Jim Cavan: Low-income areas are faced with the issue of lack of accessibility to healthcare. Low literacy, poor nutrition and social justice issues further highlight the need for access to care. When it comes to low-income environments, patients with rare diseases suffer the most. It is important for those living with complex conditions to be their own health historians, but it is even more critical for rare disease patients to do so in these areas. Empowerment comes from access to their health information and connecting with rare disease communities and resources globally.
Medgadget: Please tell us about this new partnership, and your partner organizations.
Jim Cavan: Backpack Health is committed to helping both the general rare disease community as well as disease-specific communities. Our partner organizations are our family. Together, we work to bring patients the ability to store all health information and history as well as support medical research.
Specifically, our critical partnership with Care Beyond Diagnosis (CBD) allows patients in low-income and developing countries to have the ability to transform patients into educators of local non-expert health providers. This is especially important in developing countries where health providers may never have seen a patient with a specific rare disease.

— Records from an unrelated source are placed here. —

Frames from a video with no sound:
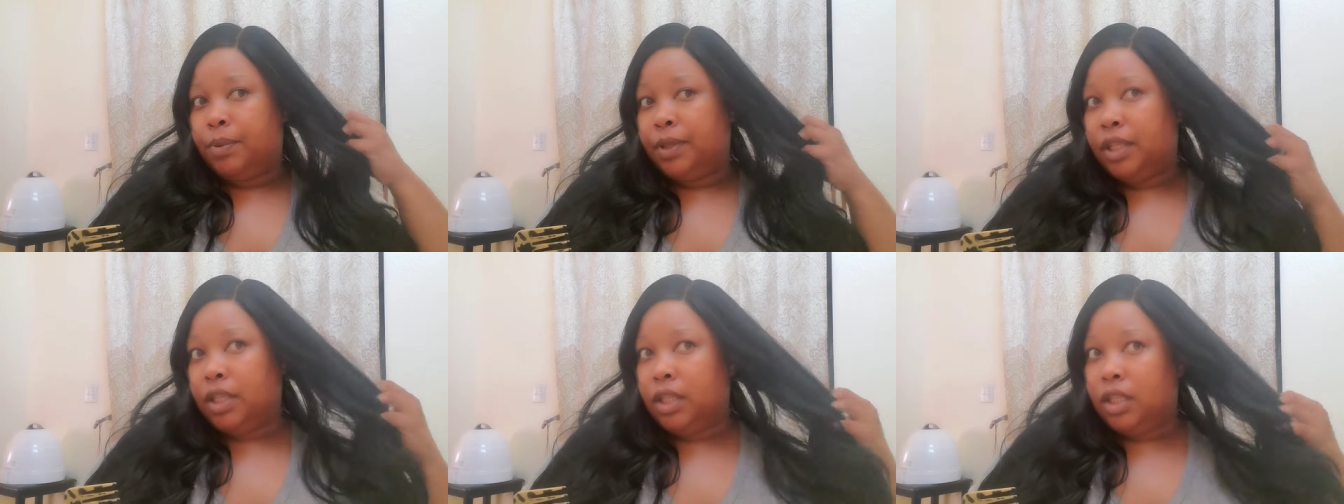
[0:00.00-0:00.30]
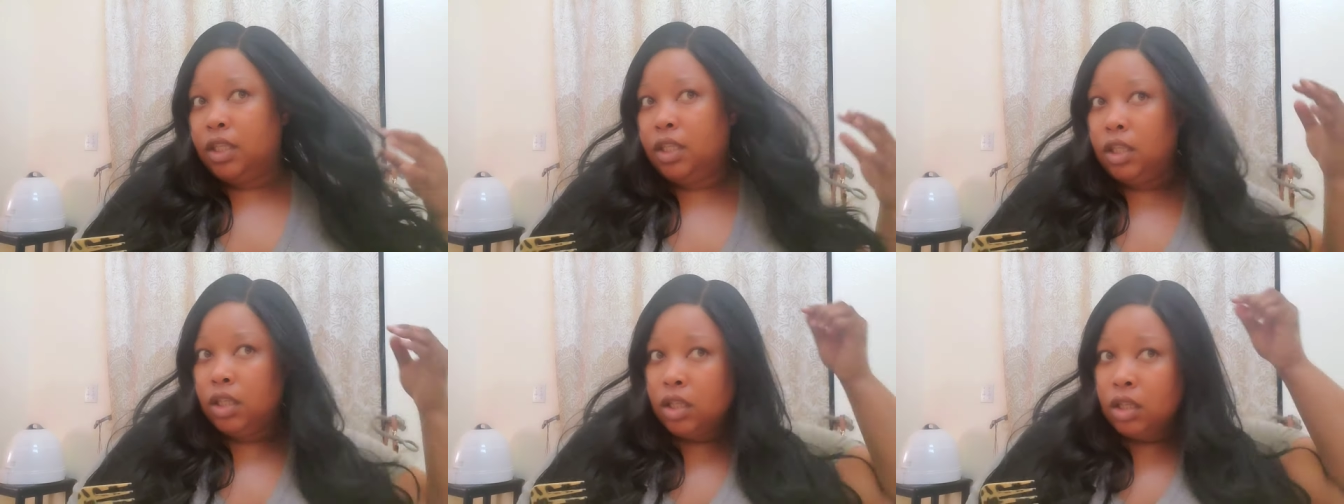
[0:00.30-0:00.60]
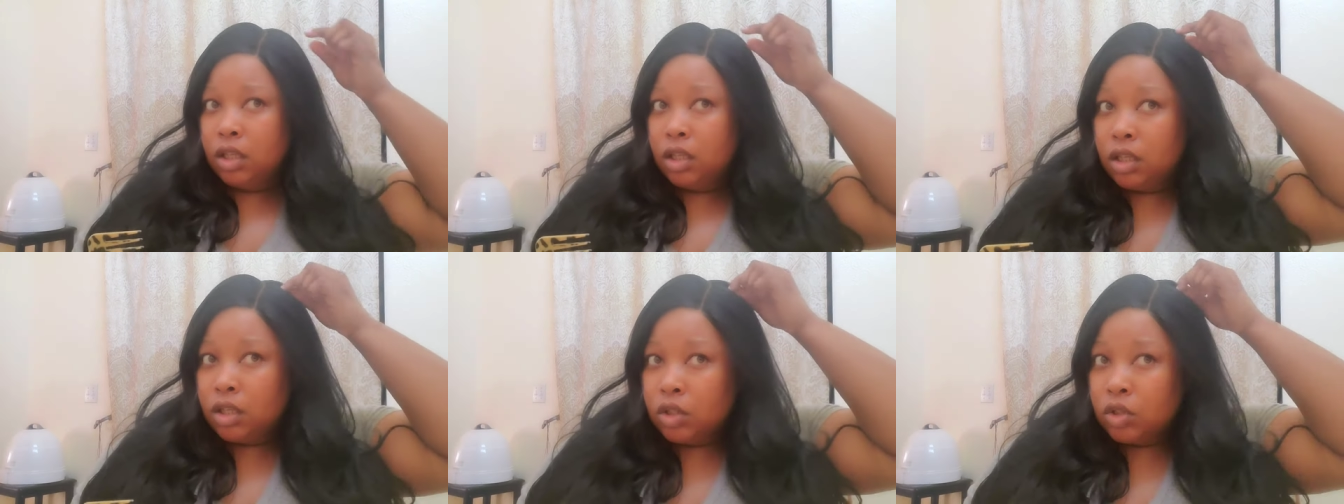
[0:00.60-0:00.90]

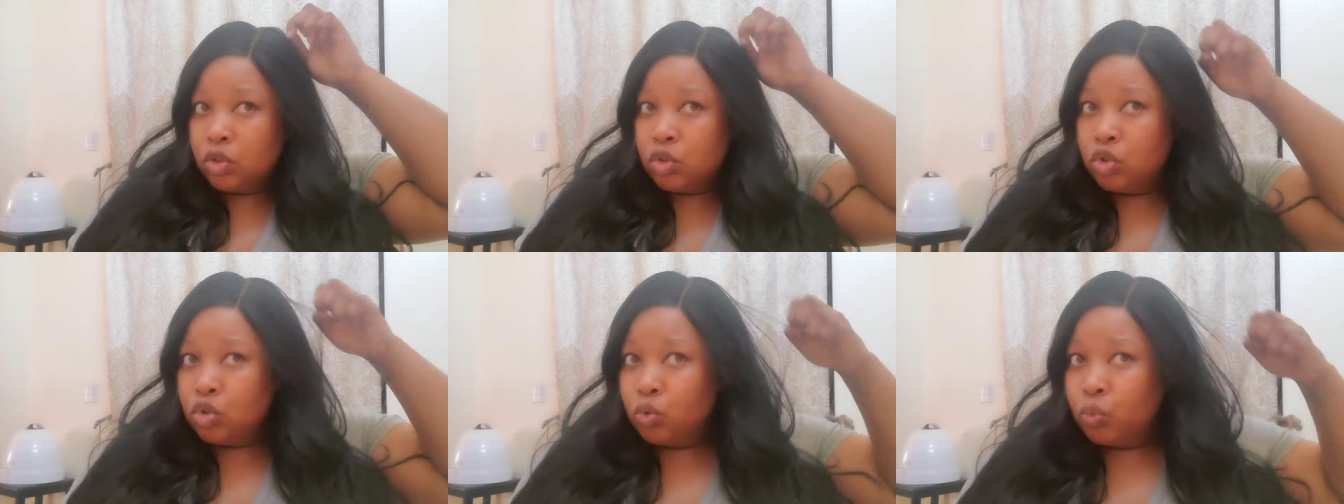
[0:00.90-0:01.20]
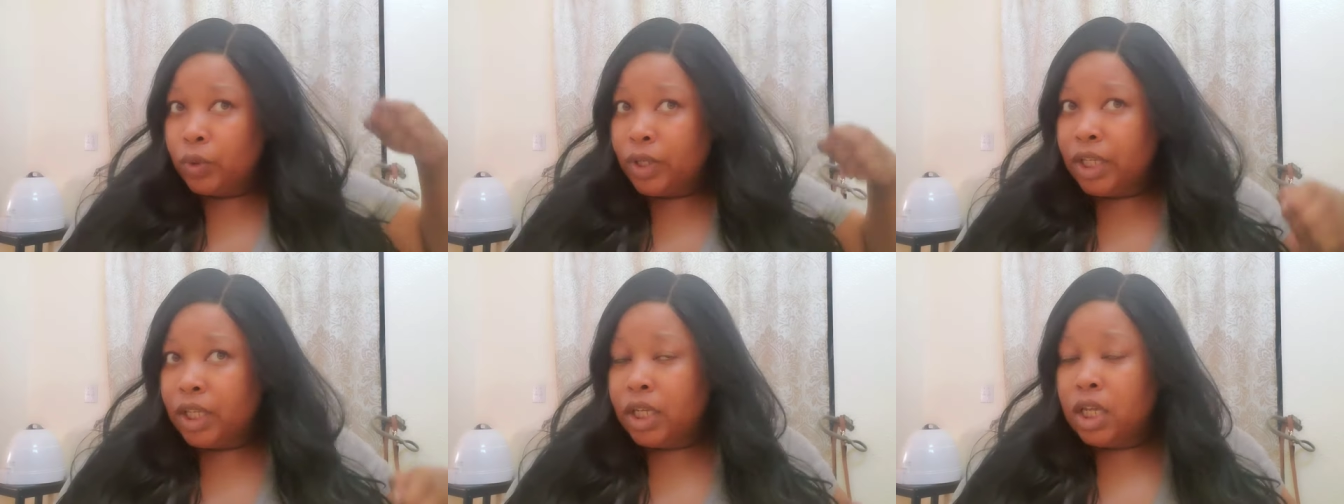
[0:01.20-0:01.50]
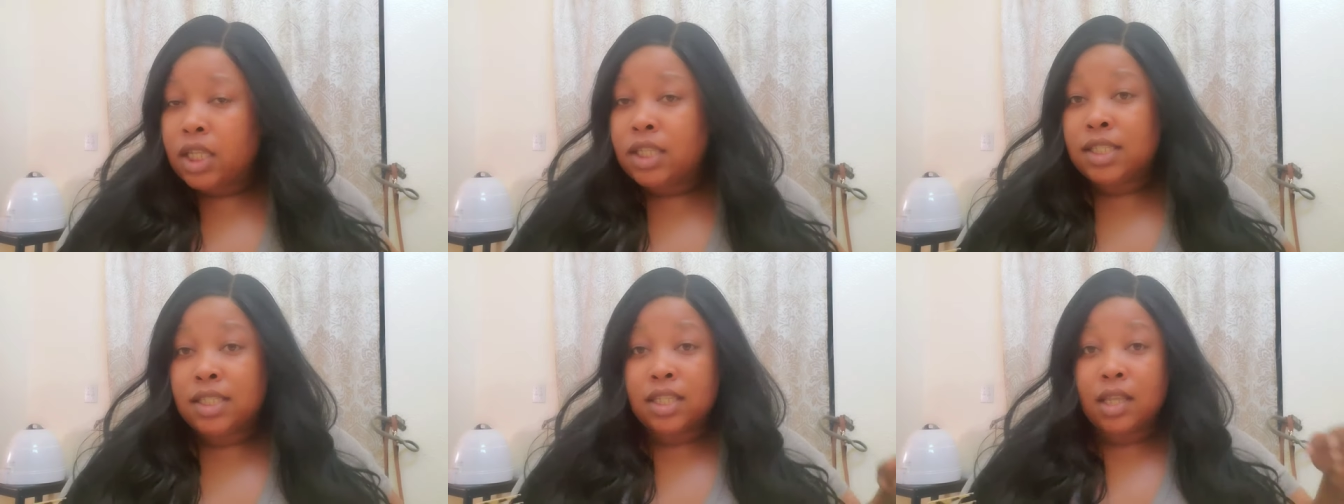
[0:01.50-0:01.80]
be
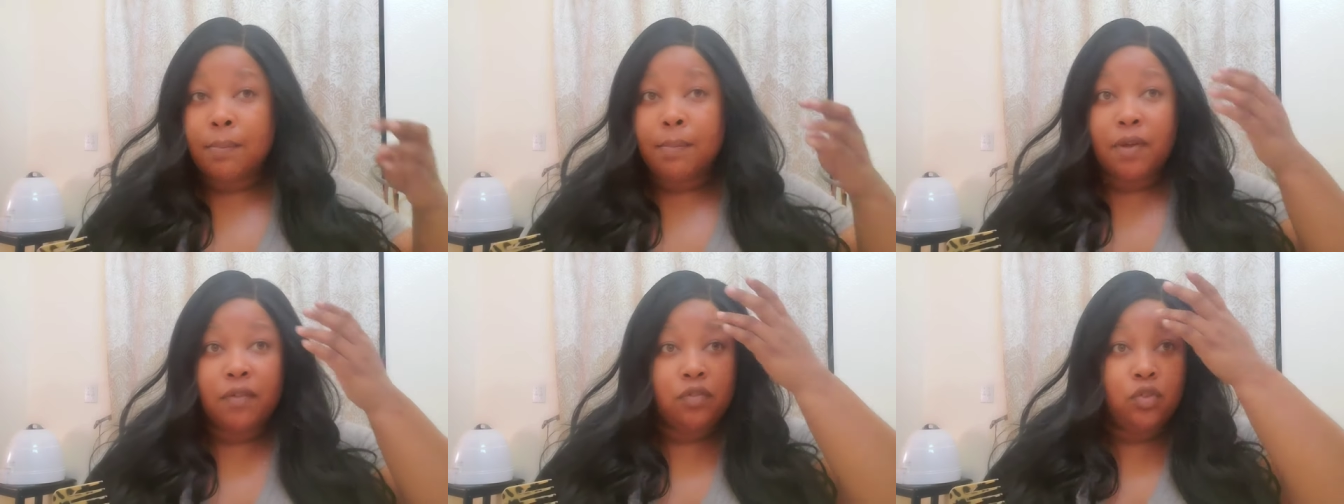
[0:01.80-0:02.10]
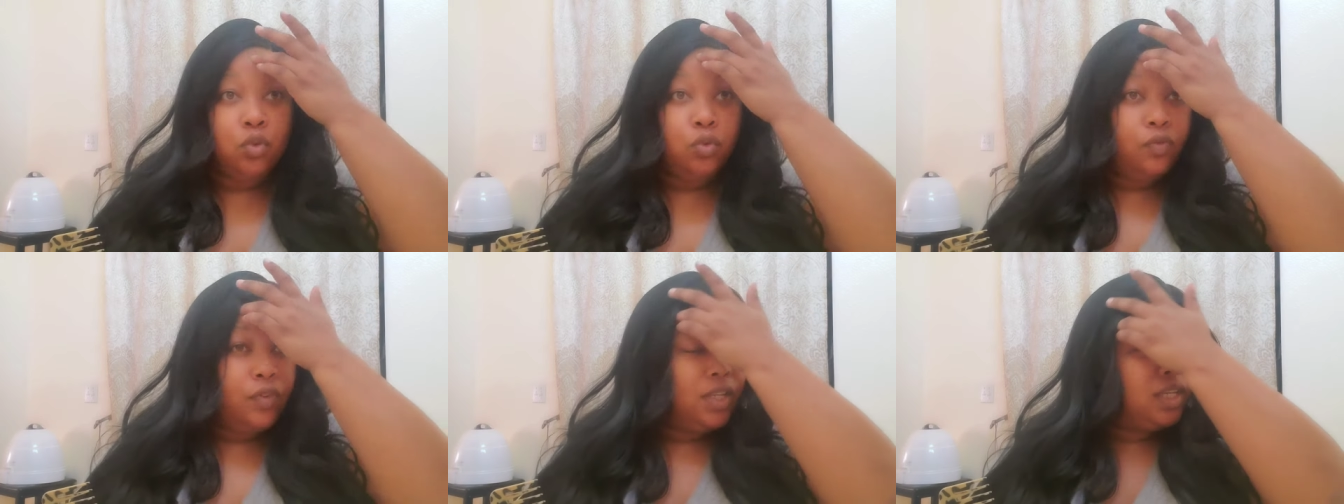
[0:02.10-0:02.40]
doing some new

CBD’s partner, FYMCA Medical Ltd., will work with Backpack Health to develop tools and assessments to further measure rare disease symptoms. This critical health data can assist with drug development and disease management.
Medgadget: So, how does the Backpack Health app work? How will it aid patients with rare diseases in low-resource settings?
Jim Cavan: Backpack Health’s mobile app is a cloud based, multi-lingual tool that allows patients and their families to control their health journeys. The app, available for Android, IOS and offline, stores medical information, providing one centralized platform for patients to share, track and manage their health information. With their health information at their fingertips, patients are empowered to properly advocate for their own health. The app also connects users to disease-specific communities and resources and helps them easily contribute to critical medical research, with their permission, by sharing their information.
While there is a lack of accessibility to healthcare in low-income countries, smartphone accessibility is on the rise, helping to bridge the gap. With Backpack Health’s mobile app, these patients are placed at the center of their own care, allowing them to share their own management plan and educate non-expert health providers on their rare disease.
Medgadget: Is the system already available to patients in low-resource areas?
Jim Cavan: Backpack Health’s mobile app is ready to go! The app is already being used in over 70 countries. With appropriate affiliations in place, like our partnership with CBD, we have the ability to empower even more patients, putting them in control of their own health while facilitating their contribution to medical research. We are in a very exciting phase as we continue to expand our reach and impact.